Jessica Hoyle, who made an exemption application on behalf of the event, is reported in The Australian as saying:

“Many lesbians feel ­uncomfortable having transgenders in their spaces, because they are not female; they are biological males. “We are forced to have them in our groups but none of us want to date them …I feel discriminated against by Sarah Bolt on the basis of being a lesbian same-sex ­attracted (woman).”

Whatever schism one sees between the ACL and gay groups in Australia, that’s going to pale beside the growing internecine war about to descend on the alphabet letters within the sexual communities.  The “T” is going to come apart from the “L” at some stage if it hasn’t already.

Yet the common enemy is government surely. How can a government led by like the seemingly lovely, common garden variety dad and husband, Mr Mark McGowan, who has a virtually monopoly on the state legislature, believe for an instant that it is the government’s role to determine what the majority of Western Australians believe about an issue?

If the government believes for one moment that the same sex marriage majority in WA translates to meaning that the citizens of the state are happy to hand over freedom of association and freedom of speech issues to the government at the same time, they are either naive or … well I don’t know what the “or” is.  But it should concern us.

How can such a statement even be presented to the public with nary a blush from those who made it?  It seems absurd. Kafkaesque. Which of course it is.

And the lesbians in Tasmania? Who determined that the government could decide that they must, must, admit “women with penises” into their events or face the possibility of state censure.  The fact that we don’t – or increasingly don’t – blink at the term “women with penises” shows how down the language rabbit hole we have gone.

As Henry Ergas observed, also in The Australian:

Were there a Platonic ideal of participation in such groups – the “pure idea” of the lesbian dating club, or its dialectical sublation – those puzzles might be readily resolved. However, in its unfortunate absence, it is not a slippery slope that the commission has embarked upon: it is a headlong plunge into the abyss of micromanagement, sacrificing what remains of freedom of association along the way.

Micromanagement.  That’s the word.  Governments in the late modern West seem to love it. And find myriad reasons to undertake it.

And therein lies the problem for western liberal democracies going into the future.

Faced with a breakdown of any societal understanding of the common good, the government has taken on the role of values adjudicator, at the very time those values are most contested.

Faced with the inability for us to cohabit with our deepest differences, and the accompanying refusal to engage those we disagree with in good faith, the government steps in. 

The risk of course is the tyranny of the majority.  So what if the majority of the state’s citizens disagree with a perspective? Let’s not forget that many a majoritarian position has been dismantled by solid, long term arguments from the minority. 

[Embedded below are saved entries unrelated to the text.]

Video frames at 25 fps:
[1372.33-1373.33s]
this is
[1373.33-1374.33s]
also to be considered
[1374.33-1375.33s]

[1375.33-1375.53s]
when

In a healthy democracy mediating institutions provide the buffer between the individual and the state. Government overreach can only be arrested as we reinvest societal trust in mediating institutions, and call on the government to keep its fingers out.

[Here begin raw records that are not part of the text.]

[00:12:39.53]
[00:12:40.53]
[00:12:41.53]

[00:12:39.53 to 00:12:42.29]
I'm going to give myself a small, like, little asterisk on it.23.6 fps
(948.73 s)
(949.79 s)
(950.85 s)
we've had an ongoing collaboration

The Australian Christian Lobby in WA and the lesbians of Tasmania may be miles apart geographically and philosophically, but as these two examples show, when it comes to calling out government overreach they make strange bedfellows.


Picture “Mark McGowan, Community Day of Action” by “Flickr user CPSU/CSA” licensed under CC BY 4.0

Author

Stephen is a pastor, blogger and ex-journalist who writes on issues of theology, culture and the church. He works at a national level for City Bible Forum, developing and presenting evangelistic material for a project called Third Space. He and his family reside in Perth's eastern suburbs.